=== Entries supplied ===
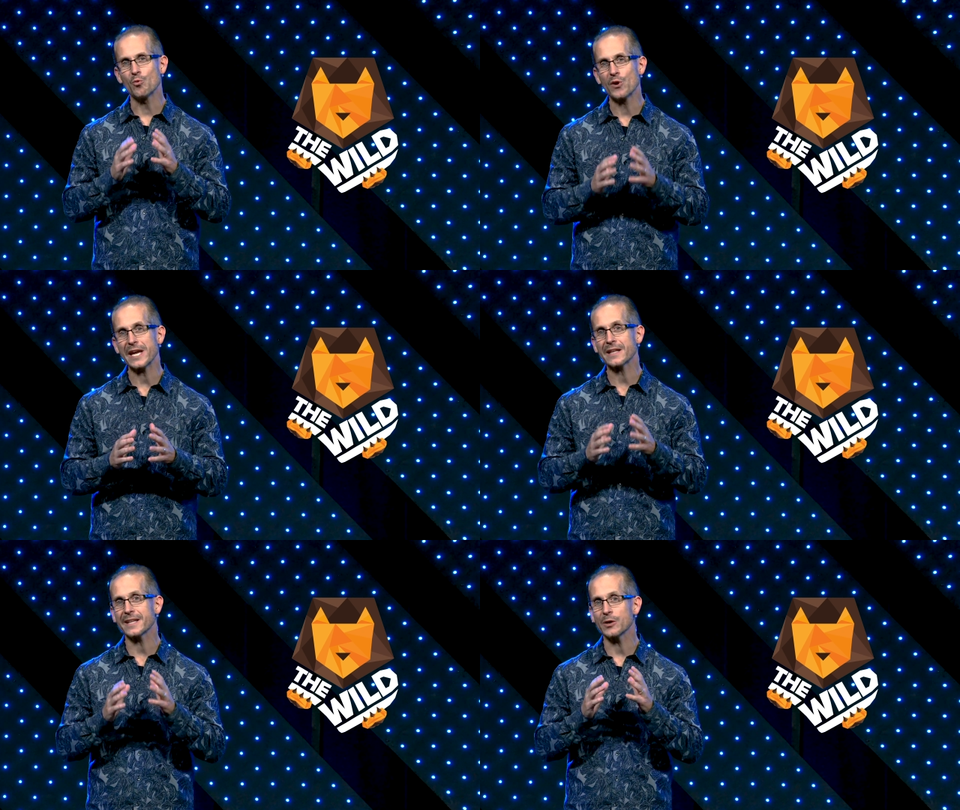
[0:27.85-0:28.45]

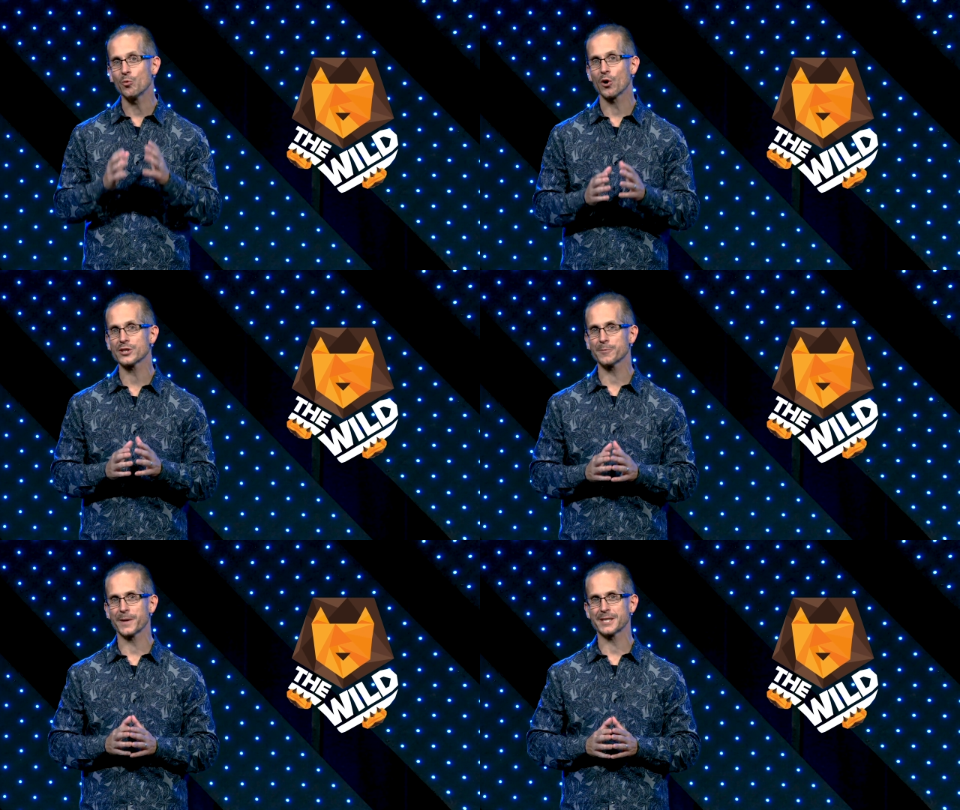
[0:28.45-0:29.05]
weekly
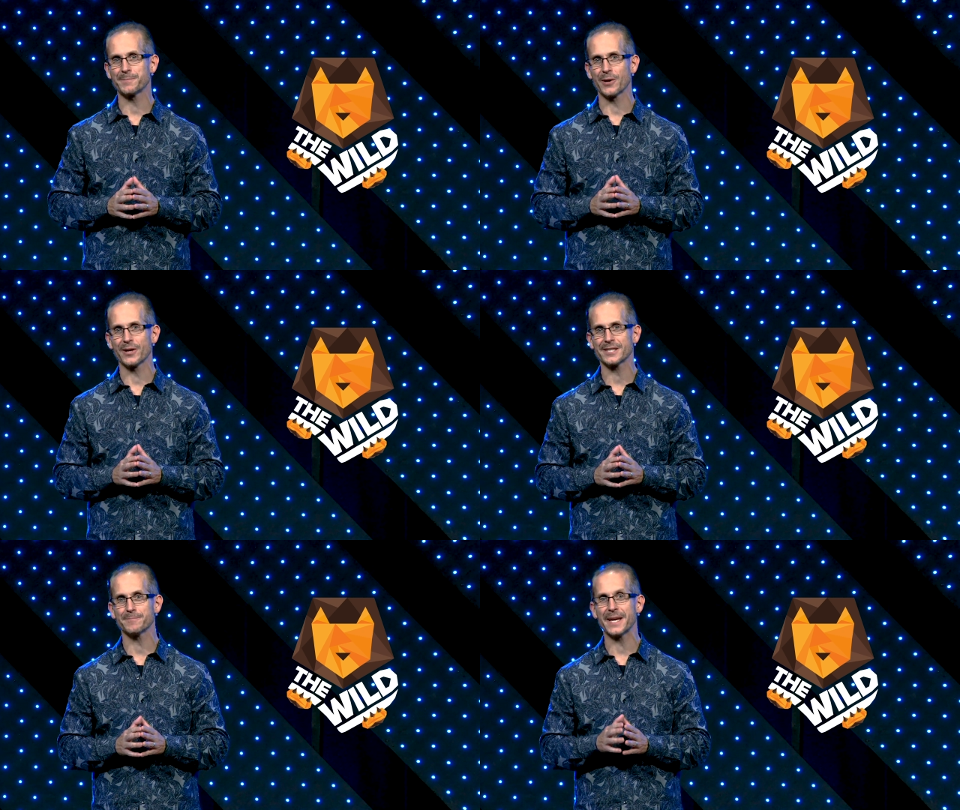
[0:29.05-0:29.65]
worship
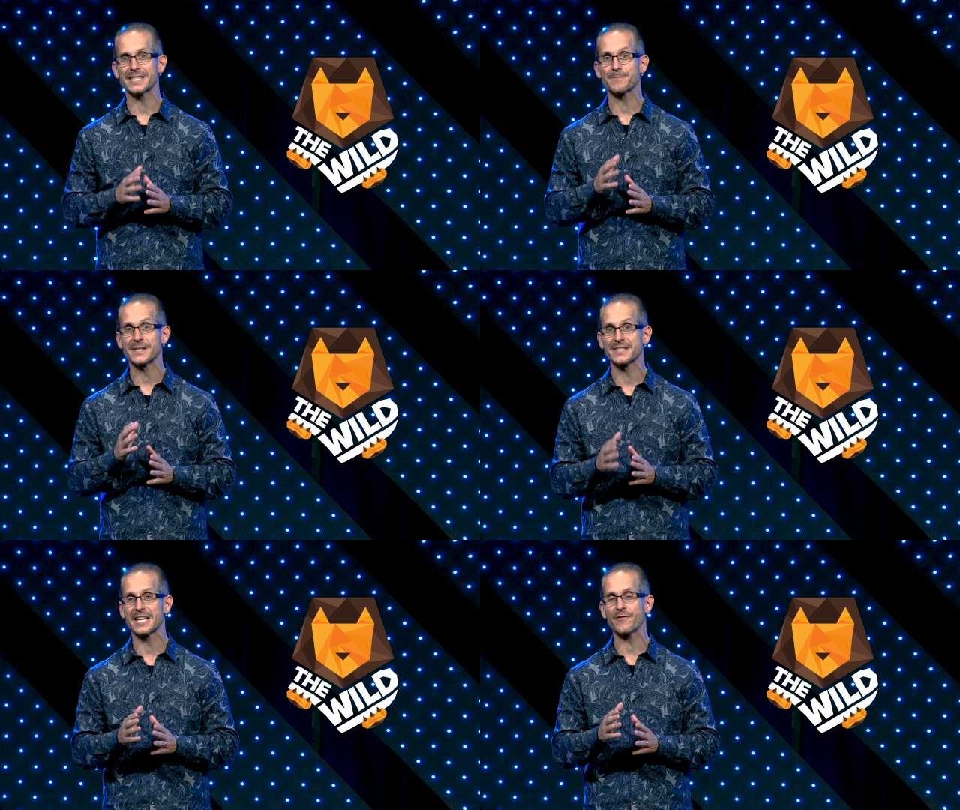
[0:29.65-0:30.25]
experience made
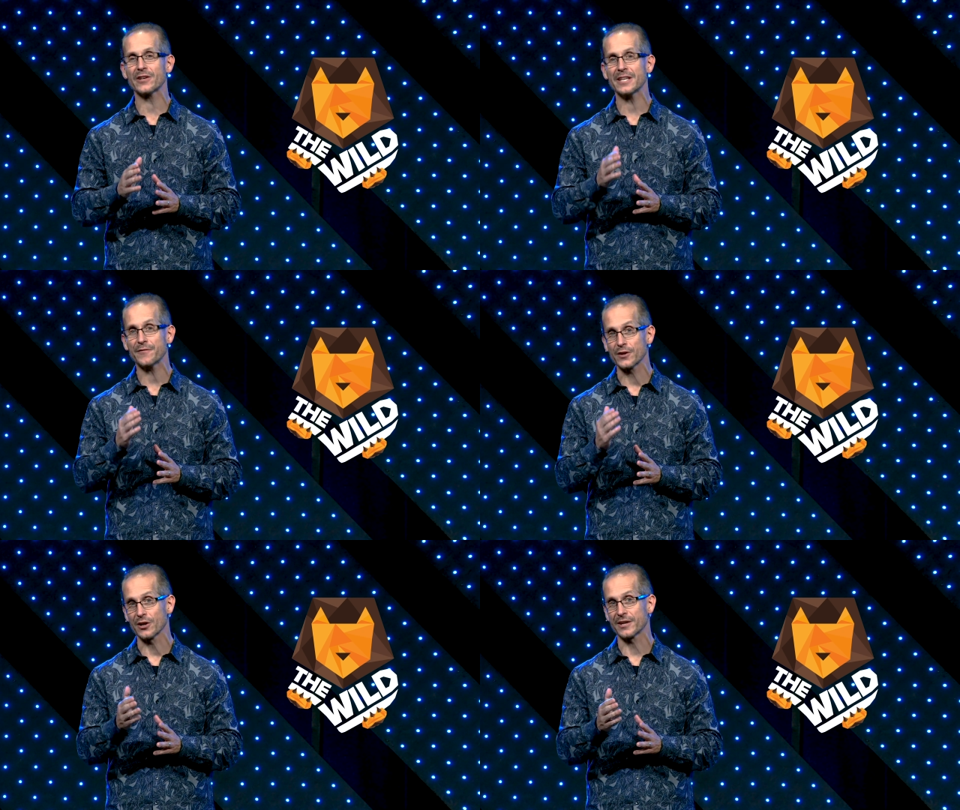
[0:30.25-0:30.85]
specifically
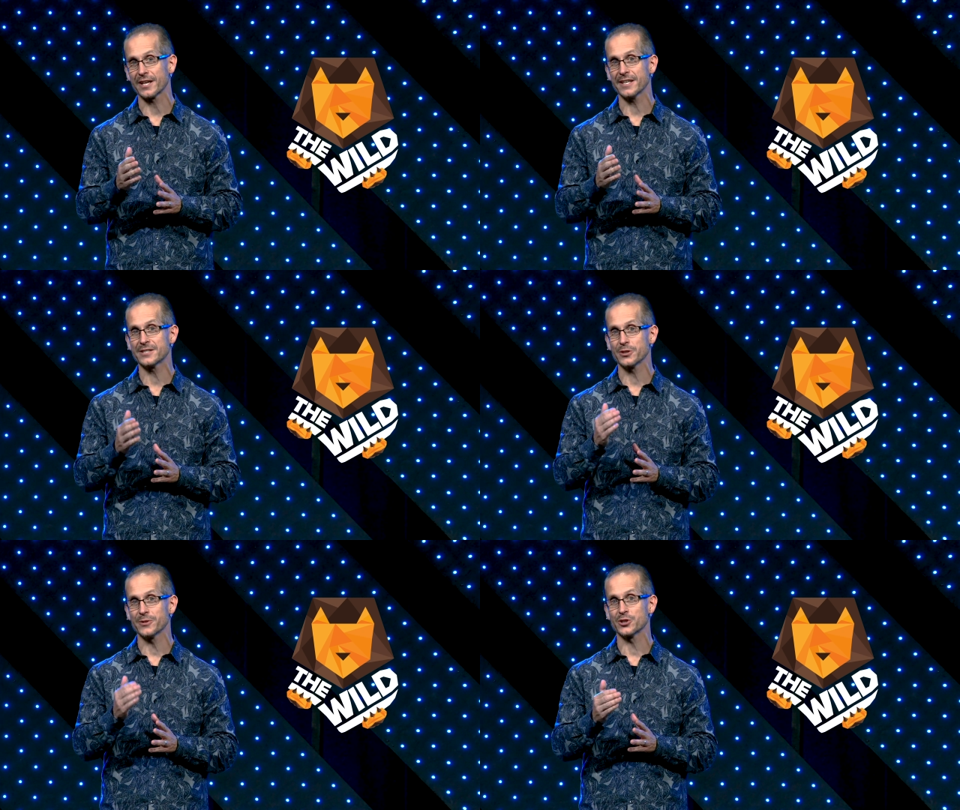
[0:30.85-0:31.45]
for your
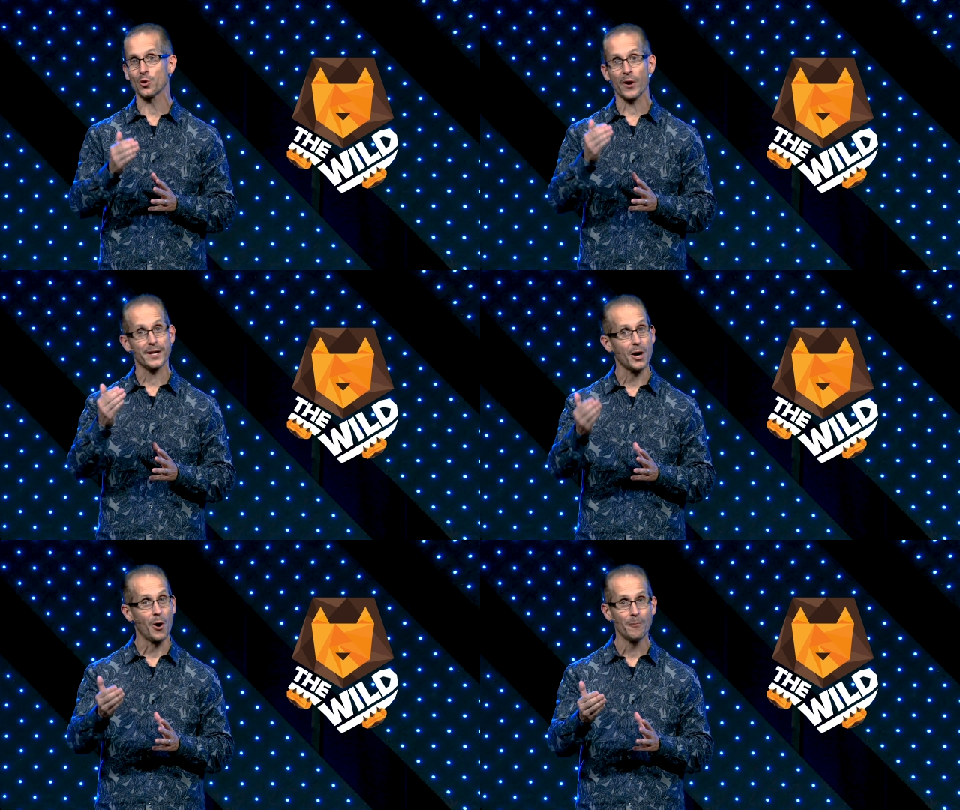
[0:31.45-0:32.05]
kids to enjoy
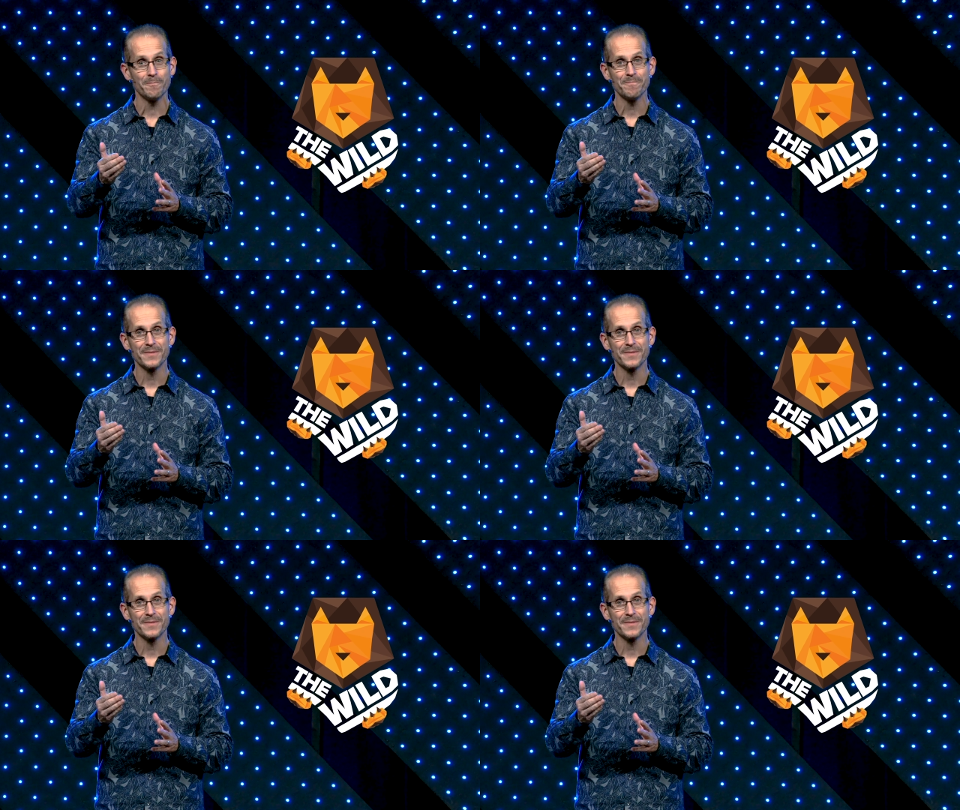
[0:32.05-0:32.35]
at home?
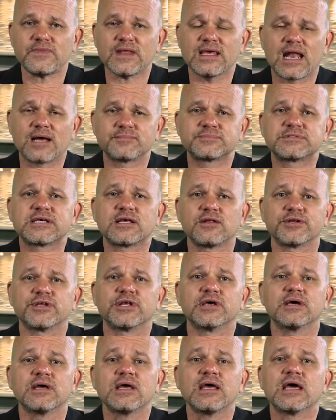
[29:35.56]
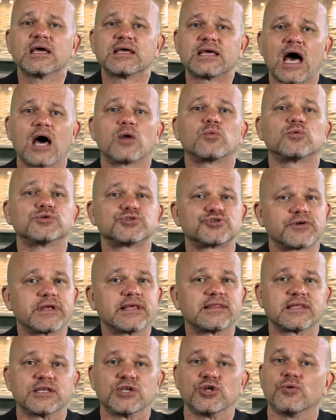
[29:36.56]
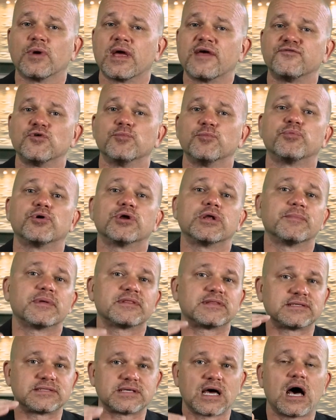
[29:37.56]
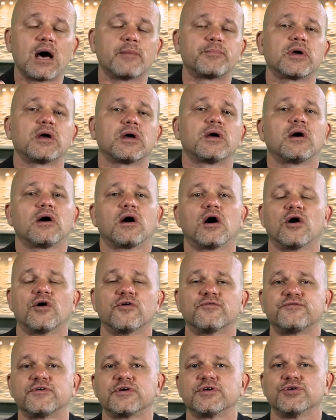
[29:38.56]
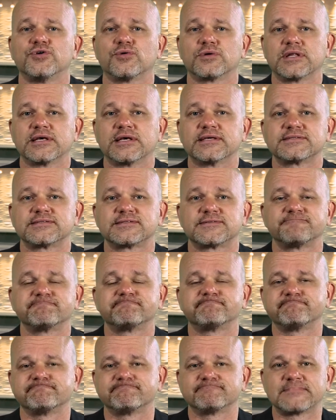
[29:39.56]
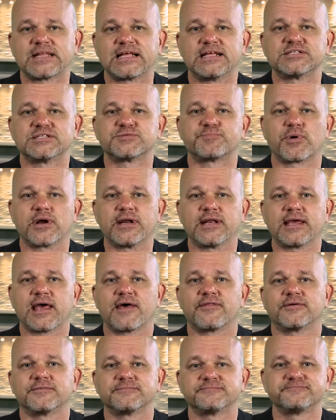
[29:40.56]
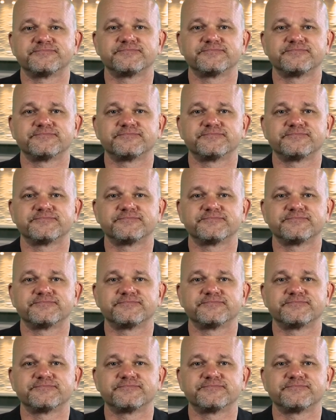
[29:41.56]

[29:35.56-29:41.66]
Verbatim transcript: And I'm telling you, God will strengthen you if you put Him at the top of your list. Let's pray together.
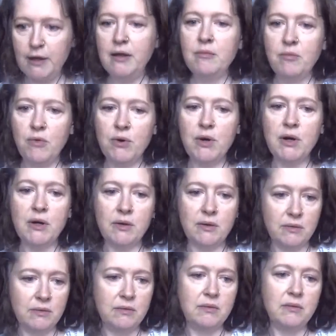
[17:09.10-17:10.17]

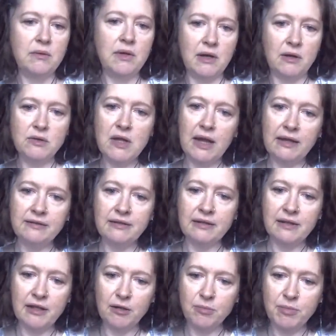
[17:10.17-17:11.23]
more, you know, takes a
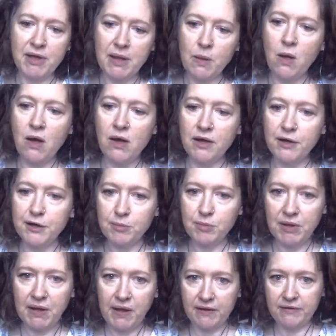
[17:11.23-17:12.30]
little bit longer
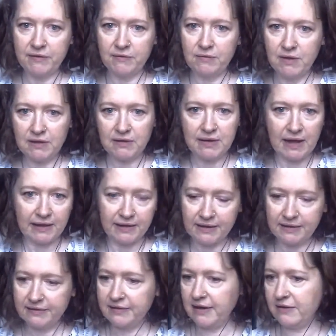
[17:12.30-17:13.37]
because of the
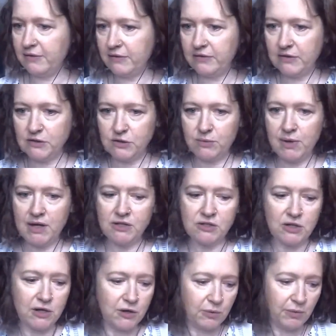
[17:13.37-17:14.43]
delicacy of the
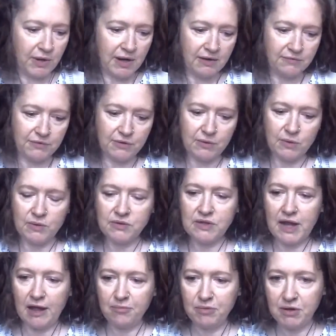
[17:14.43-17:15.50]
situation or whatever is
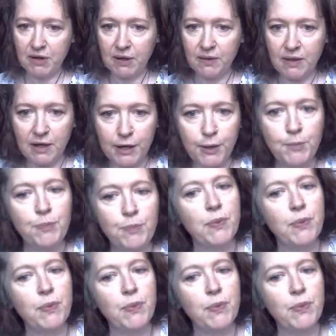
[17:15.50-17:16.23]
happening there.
===
- **Work instruction**:
Please repeat every record exactly as it stands, leaving out any pictures.

- **Exercise response**:
[0:27.85-0:28.45]

[0:28.45-0:29.05]
weekly
[0:29.05-0:29.65]
worship
[0:29.65-0:30.25]
experience made
[0:30.25-0:30.85]
specifically
[0:30.85-0:31.45]
for your
[0:31.45-0:32.05]
kids to enjoy
[0:32.05-0:32.35]
at home?
[29:35.56]
[29:36.56]
[29:37.56]
[29:38.56]
[29:39.56]
[29:40.56]
[29:41.56]

[29:35.56-29:41.66]
Verbatim transcript: And I'm telling you, God will strengthen you if you put Him at the top of your list. Let's pray together.
[17:09.10-17:10.17]

[17:10.17-17:11.23]
more, you know, takes a
[17:11.23-17:12.30]
little bit longer
[17:12.30-17:13.37]
because of the
[17:13.37-17:14.43]
delicacy of the
[17:14.43-17:15.50]
situation or whatever is
[17:15.50-17:16.23]
happening there.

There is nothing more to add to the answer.